Na bagagem eu já levei a inscrição para uma oficina com o escritor André de Leones. Todos os sábados de manhã, na Vila Mariana. Conheci ali bons amigos que permanecem até hoje. Nada de exercícios, dever de casa ou qualquer outra coisa do gênero. Se houve, não lembro. Confesso que eu escrevo menos quando estou em oficinas. Não gosto de exercícios, mas vou fazendo o que me calha.

Os encontros eram cheios de conversas sobre o que queríamos contar e como queríamos contar. Uma troca imensa de referências, dicas, indicações de leitura, ideias e leituras dos nossos próprios textos. Dava uma gana de escrever.

O André já estava indo pro seu quinto livro, Terra de casas vazias, pela Rocco, (está para lançar o sétimo, se não me engano) e compartilhou experiências do “mundo literário” muito importantes para estancar muitas das minhas ingenuidades. Benza Deus! A leitura acurada e esmiuçada que o André fez dos originais de O passado é lugar estrangeiro, meu livro de estreia que saiu ano passado pela Editora Patuá, foram decisivos para o bem da narrativa. Devo um agradecimento especial a ele[1].

Também já embarquei nos Submarinos do Ronaldo Bressane, onde tem muita gente boa produzindo literatura e um formato ótimo com referências ouro. Minha última experiência foi na TOCA, do Marcelino Freire, que recomendo para escritores e aspirantes e também para quem quer aprender a ser leitor. Era tão bom ter aquele dia feliz na semana.

Marcelino descascou com tal generosidade os originais de um infantojuvenil que eu guardava na gaveta que me veio a solução que eu buscava há pelo menos dois anos. Depois disso, passei seis meses reescrevendo a história (eu sou lenta) e o resultado é incomparável, mesmo que ainda precise de outras versões. Foi meu leitor ideal ideal.

King diria que eu “matei meus queridinhos”. Durante a escrita, podemos nos apegar a cada lixo que só atrapalha o que a gente quer contar. Mas estamos apegados e cegos. Um leitor ideal confiável faz toda a diferença. “Mate seus queridinhos, mate o seus queridinhos, mesmo que isso arrase seu coraçãozinho egocêntrico”. Não é maravilhosa essa definição para o processo de reescrita e edição?

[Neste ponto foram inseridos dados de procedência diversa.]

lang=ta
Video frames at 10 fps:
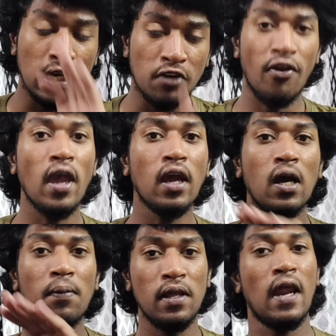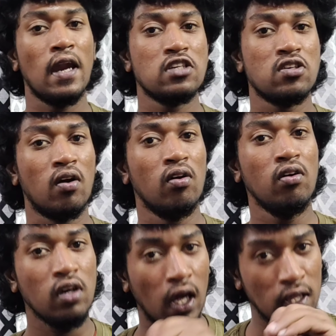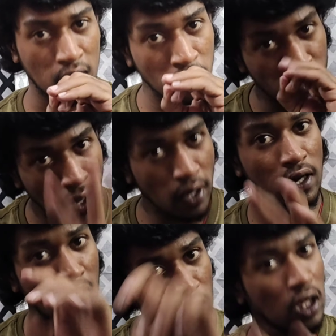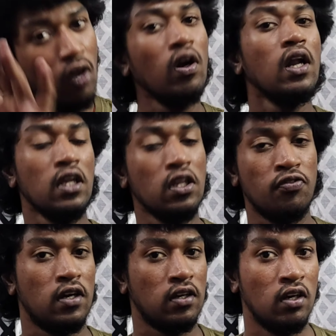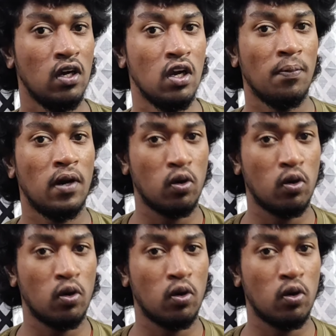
இது நீங்கள் ஃபேக் அப்படின்னு நினச்சாலும் அது ஃபேக்குன்னு நினைக்கிறவங்களுக்கு இது ஃபேக்கு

É em Sobre escrita, que King diz “escrever é humano, editar é divino.” Nas oficinas eu também exercitei um pouco o “ser editada”, no que isso significa para a criação de ficção. Operou certos milagres. Só posso concordar sobre o “divino”. King não perde um certo ranço motivacional americano quando dá conselhos sobre a escrita, mas isso não compromete em nada a importância das memórias e dicas que compartilha. A leitura é valiosa. A oficina de escrita e leitura também pode ser.

[1] Meu livro saiu sem agradecimentos por incompetência minha e pelo momento nervoso da vida que eu estava vivendo na época da preparação do livro e lançamento.